Three tools to help you plan on where you want your company to be in 2024
At this time of year it’s natural to focus on the following twelve months. There are 2019budgets to be allocated, marketing campaigns to be planned, resource, hiringand channel partner strategies to forecasts to be plotted.
Yet few executive teams take this opportunity to decide where they want their company to be playing in five years’ time. What niche will they dominate at that point? Which competitors will they have acquired and what new channel sales strategies will they have formalised? Most importantly, what are the strategic gaps that they need to work on right now to ensure they will have achieved that winning position in 2024?
As we know, much can happen in a five-year period. The days of purely deliberate strategic planning are gone.
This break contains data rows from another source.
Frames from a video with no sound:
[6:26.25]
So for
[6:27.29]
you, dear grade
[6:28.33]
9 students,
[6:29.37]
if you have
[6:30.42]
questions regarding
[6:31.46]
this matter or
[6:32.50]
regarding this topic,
Best practice now suggests a combination of planned and emergent strategies (Henry Mintzberg can explain more on this!).But executive teams do need to use a formal framework and strategy tools in order to help them plan for their assured long-term global domination!
A comprehensive review of all of the tools is beyond the scope of this article, so instead I will focus on three that I find most useful when working with our clients during our strategy development workshops:
This is an excellent tool for analysing the macro external environment in a structured way. The acronym represents the six elements to be considered:
- Political, Economic, Social, Technological, Legal, Environmental
Depending on your industry and focus, some companies also include “G” for Governmental. It is important to highlight that “Social” is not just social media. It is the entire range of influences from wider society.
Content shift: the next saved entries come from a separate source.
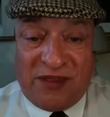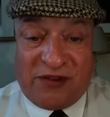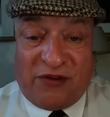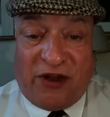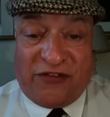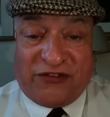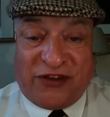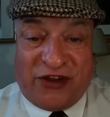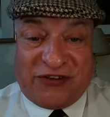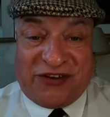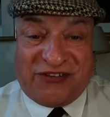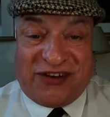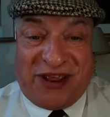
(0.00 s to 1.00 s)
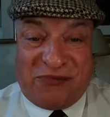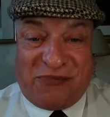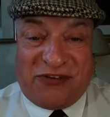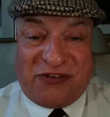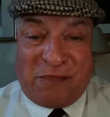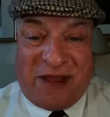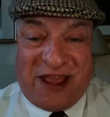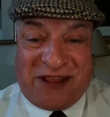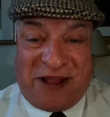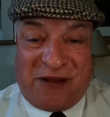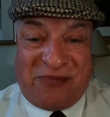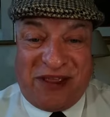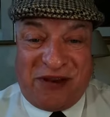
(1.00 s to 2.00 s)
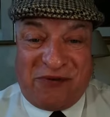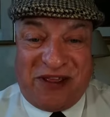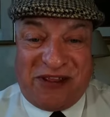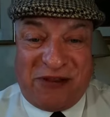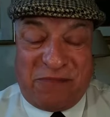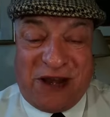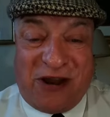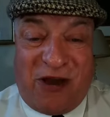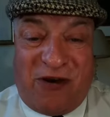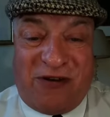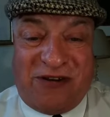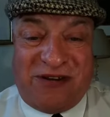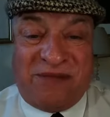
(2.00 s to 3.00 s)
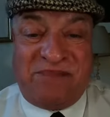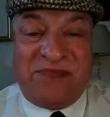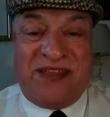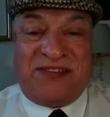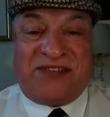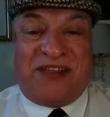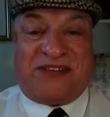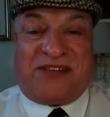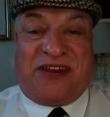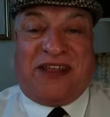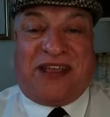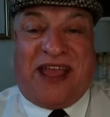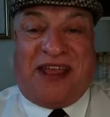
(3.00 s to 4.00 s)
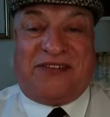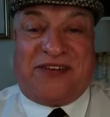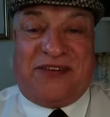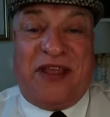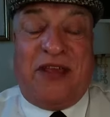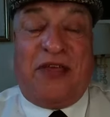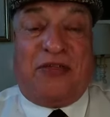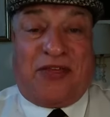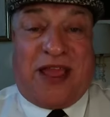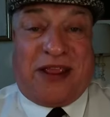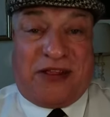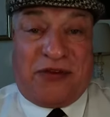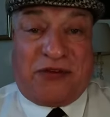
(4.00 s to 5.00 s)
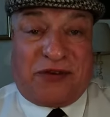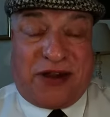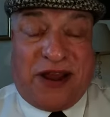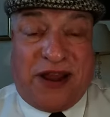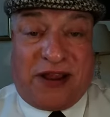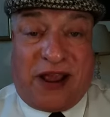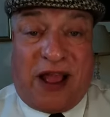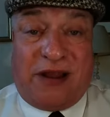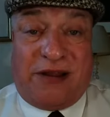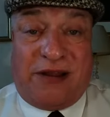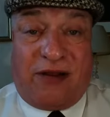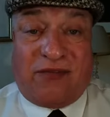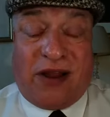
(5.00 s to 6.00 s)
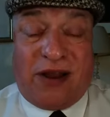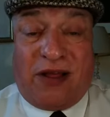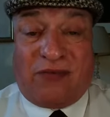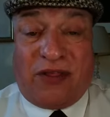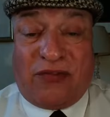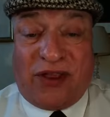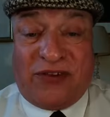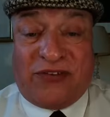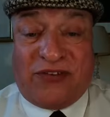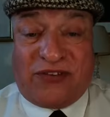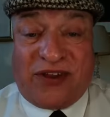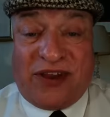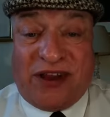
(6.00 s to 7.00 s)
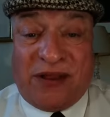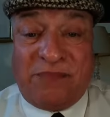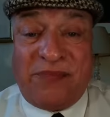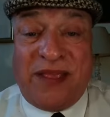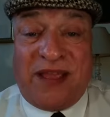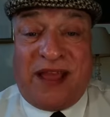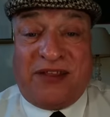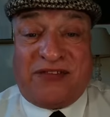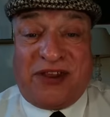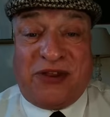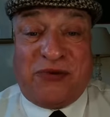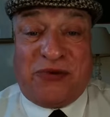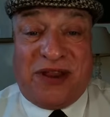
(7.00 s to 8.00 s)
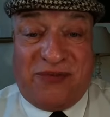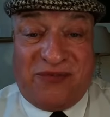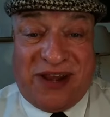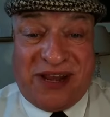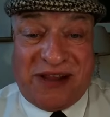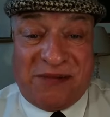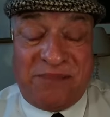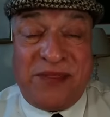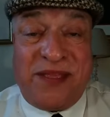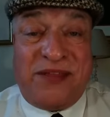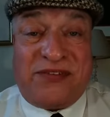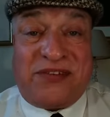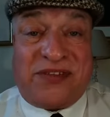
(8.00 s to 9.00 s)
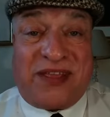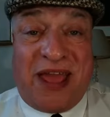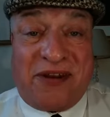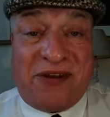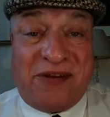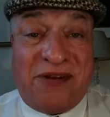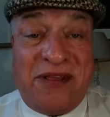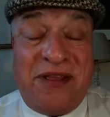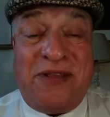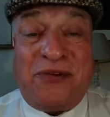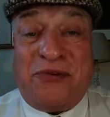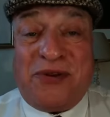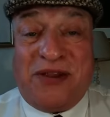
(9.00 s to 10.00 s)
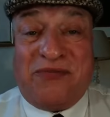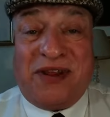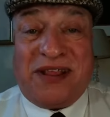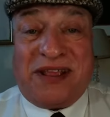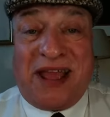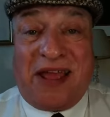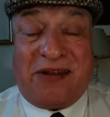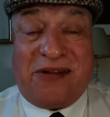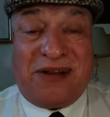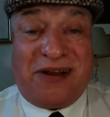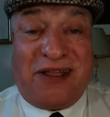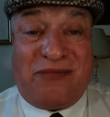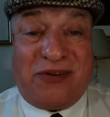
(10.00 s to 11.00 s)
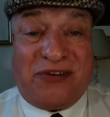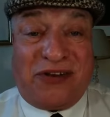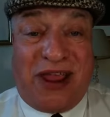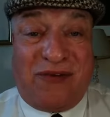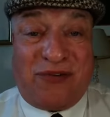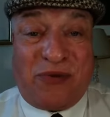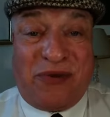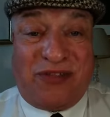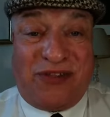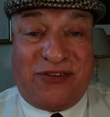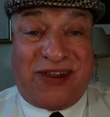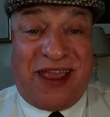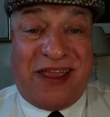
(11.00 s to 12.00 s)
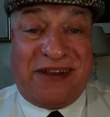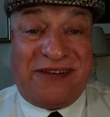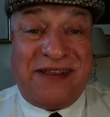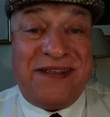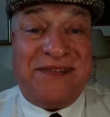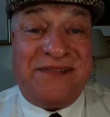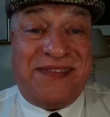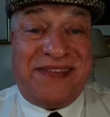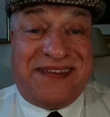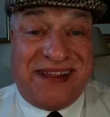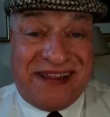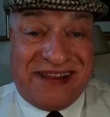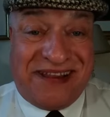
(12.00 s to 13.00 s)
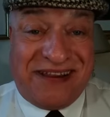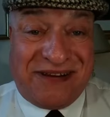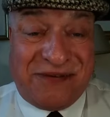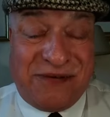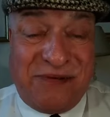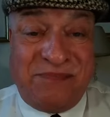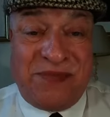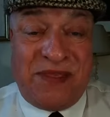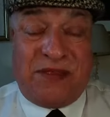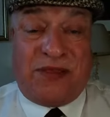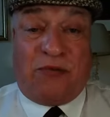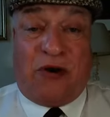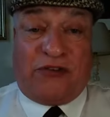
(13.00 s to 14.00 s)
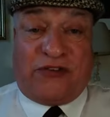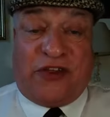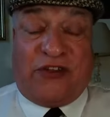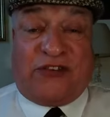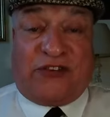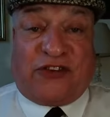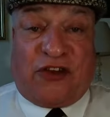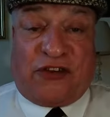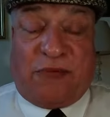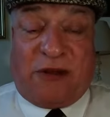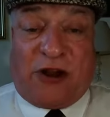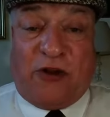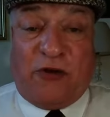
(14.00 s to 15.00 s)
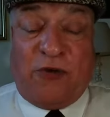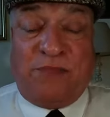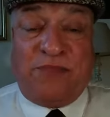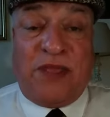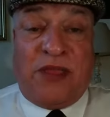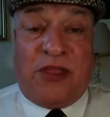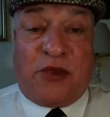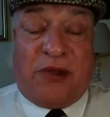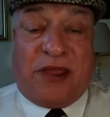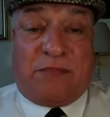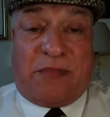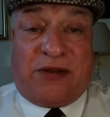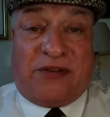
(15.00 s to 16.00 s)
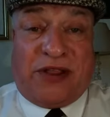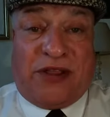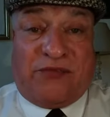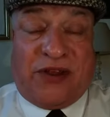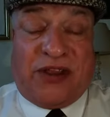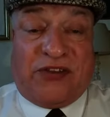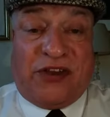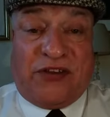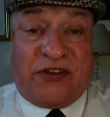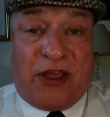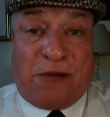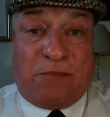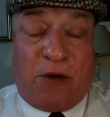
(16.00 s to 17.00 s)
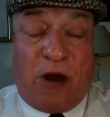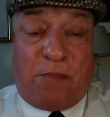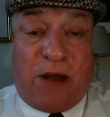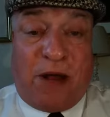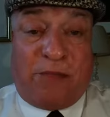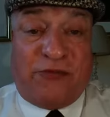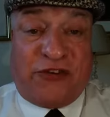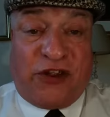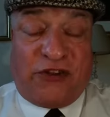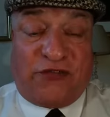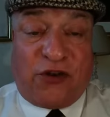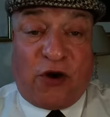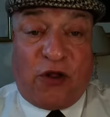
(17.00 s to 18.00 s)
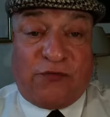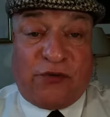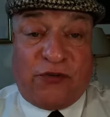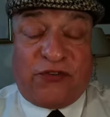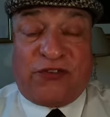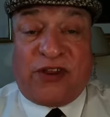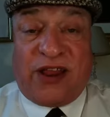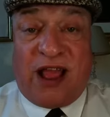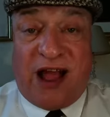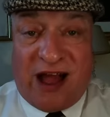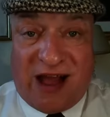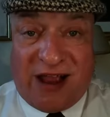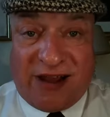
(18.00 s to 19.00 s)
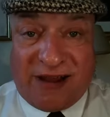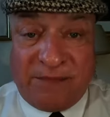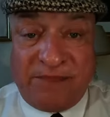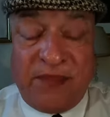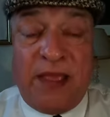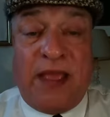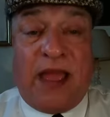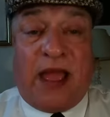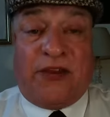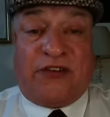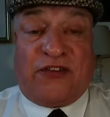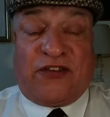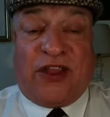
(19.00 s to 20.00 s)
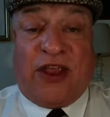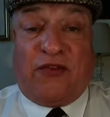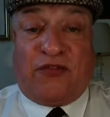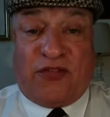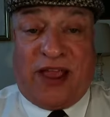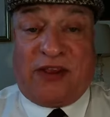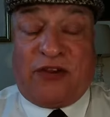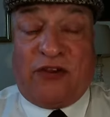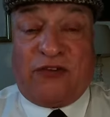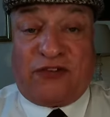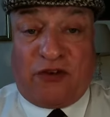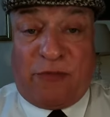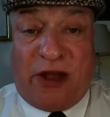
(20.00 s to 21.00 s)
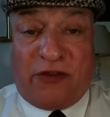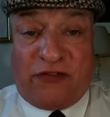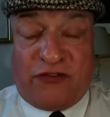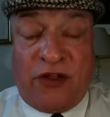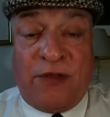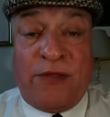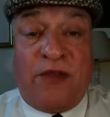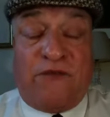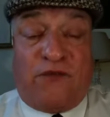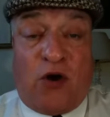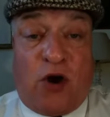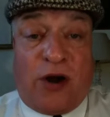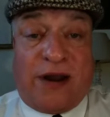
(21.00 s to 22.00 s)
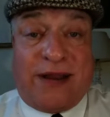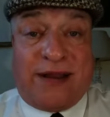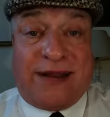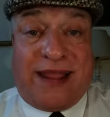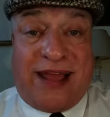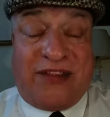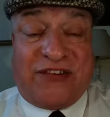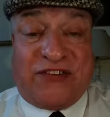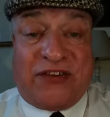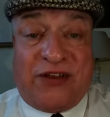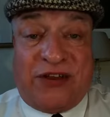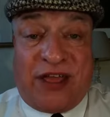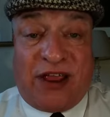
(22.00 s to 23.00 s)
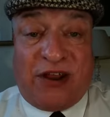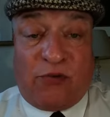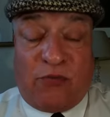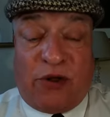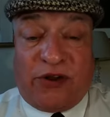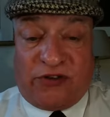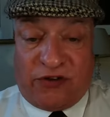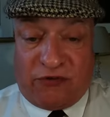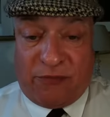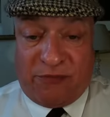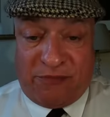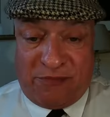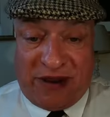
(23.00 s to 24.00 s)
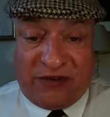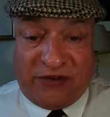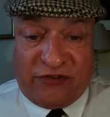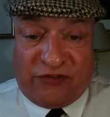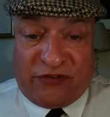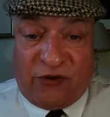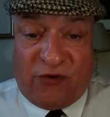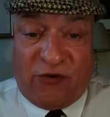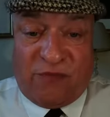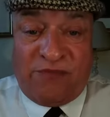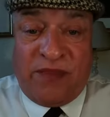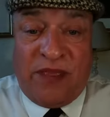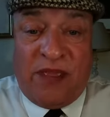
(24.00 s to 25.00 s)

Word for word: Go on, Scottie, downward you back up there where you belong, says Craig Hanton. Thank you, Craig. A lovely, lovely thing to say. I say good evening, says Karen. Good evening, Karen. Lovely to have you with us. And Dinky Doo, you're watching Scottie McClue. Quick Monday evening tea time pop-up just for all of you to say hi and to say thank you so much for last night. What a tremendous show.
The way to use P.E.S.T.L.E is to consider both the importance and trajectory of factors within each element. For example, in the U.S. there will soon be a newly elected Republican President and a Republican-controlled Senate. How do you expect that “Political” factor to impact on government spending over the next four years? Could that affect your business in a strategically important way? Does it present an opportunity or a threat? Or perhaps it is not a particularly important factor for your company at all.
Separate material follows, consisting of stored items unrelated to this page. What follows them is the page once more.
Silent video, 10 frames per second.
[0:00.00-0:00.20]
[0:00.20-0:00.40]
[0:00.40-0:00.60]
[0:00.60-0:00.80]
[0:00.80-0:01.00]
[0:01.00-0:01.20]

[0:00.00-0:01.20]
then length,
P.E.S.T.L.E is useful in helping you paint a picture of how the world might look for your company in five years time, and help identify any waves that you might ride to accelerate your growth. It can also help identify threats and obstacles and give you breathing space to decide how you will deal with them in a planned way.
Most people will have at least heard of S.W.O.T analysis. I find it to be a very useful way to link the analysis of the external environment (as we did with P.E.S.T.L.E) and the internal environment within the company. S and W stand for Strengths and Weaknesses and represent the internal aspect of the company while O and T are the external factors representing Opportunities and Threats facing the company. For example, if a company considers its channel partner strategy to be a major strength, it might consider over-investing in channel sales training for both its channel teams and channel partners.
- GE Matrix
Once the company’s strengths and weaknesses have been mapped out against the external opportunities and threats we can start to look at how the company might “play to win” in the future. The General Electric Matrix is a wonderful tool to bring all of this together and help the executive team to decide which market segments they want to dominate in five years time, what strengths they will use to get there, and most importantly, what strengths they need to build in the meantime if they are to get there. These make range from marketing strengths to channel partner sales training.
The GE matrix uses two axes. The vertical displays how attractive a market segment is to the company, while the horizontal shows the company’s current strength in that segment. The matrix is simply a tool, so you can use it for a single product, a business unit, or your company as a whole.
The GE Matrix is helpful in identifying “Strategic Fit” (matching your current strengths to specific market segments) and more importantly, “Strategic Gap”. The Gap helps the executive team to identify a market segment that is highly valuable to them, but where they have more work to do in order to be able to win there. It helps identify additional investment and resources in strategic areas such as digital marketing or channel sales training that will need to be put in place over the intervening years in order for the company to be able to dominate that particular segment.
So once you get into planning mode, don’t just stop at 2017. Keep going and map out your route to world domination by 2024!